**Problem to solve**: Print the entries exactly as they appear, and omit any images.

/---

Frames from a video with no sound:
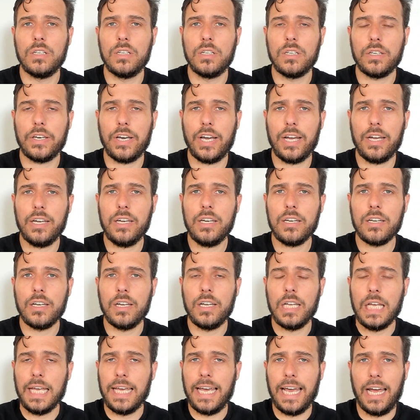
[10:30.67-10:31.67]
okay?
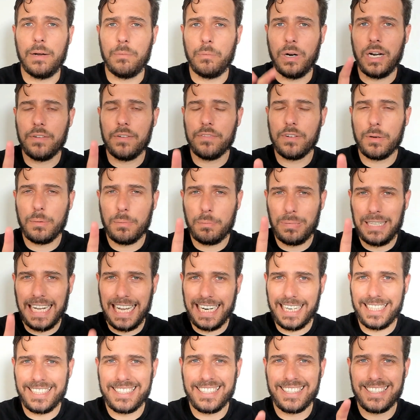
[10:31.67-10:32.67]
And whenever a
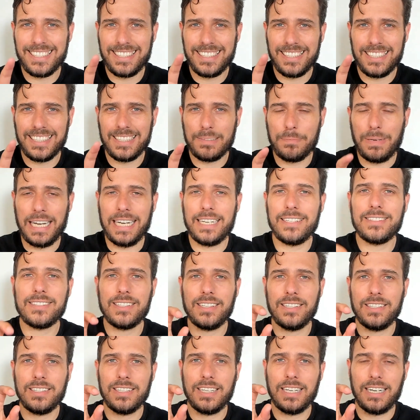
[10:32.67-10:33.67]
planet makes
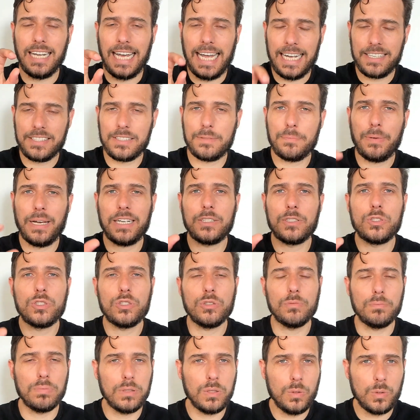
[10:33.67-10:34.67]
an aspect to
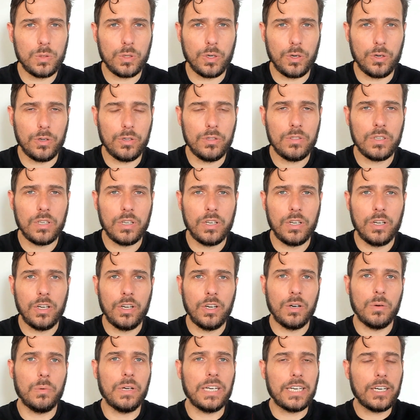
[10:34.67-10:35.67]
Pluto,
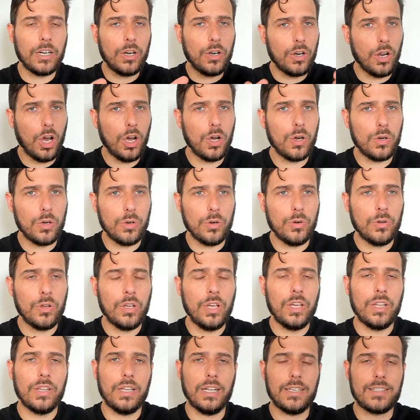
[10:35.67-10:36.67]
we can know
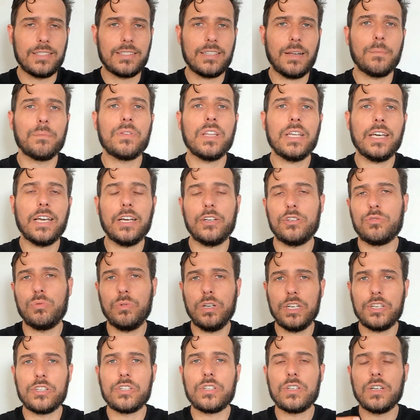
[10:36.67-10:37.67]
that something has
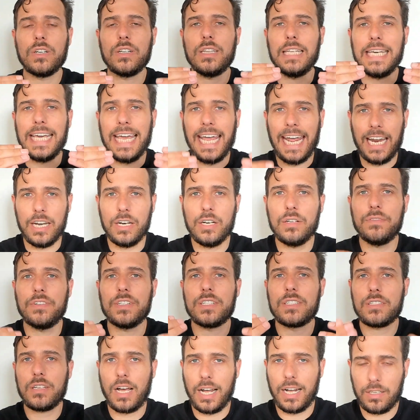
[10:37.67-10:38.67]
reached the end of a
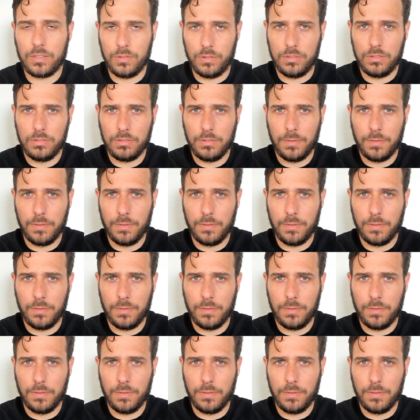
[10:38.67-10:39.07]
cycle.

\---

**Answer space**:
Frames from a video with no sound:
[10:30.67-10:31.67]
okay?
[10:31.67-10:32.67]
And whenever a
[10:32.67-10:33.67]
planet makes
[10:33.67-10:34.67]
an aspect to
[10:34.67-10:35.67]
Pluto,
[10:35.67-10:36.67]
we can know
[10:36.67-10:37.67]
that something has
[10:37.67-10:38.67]
reached the end of a
[10:38.67-10:39.07]
cycle.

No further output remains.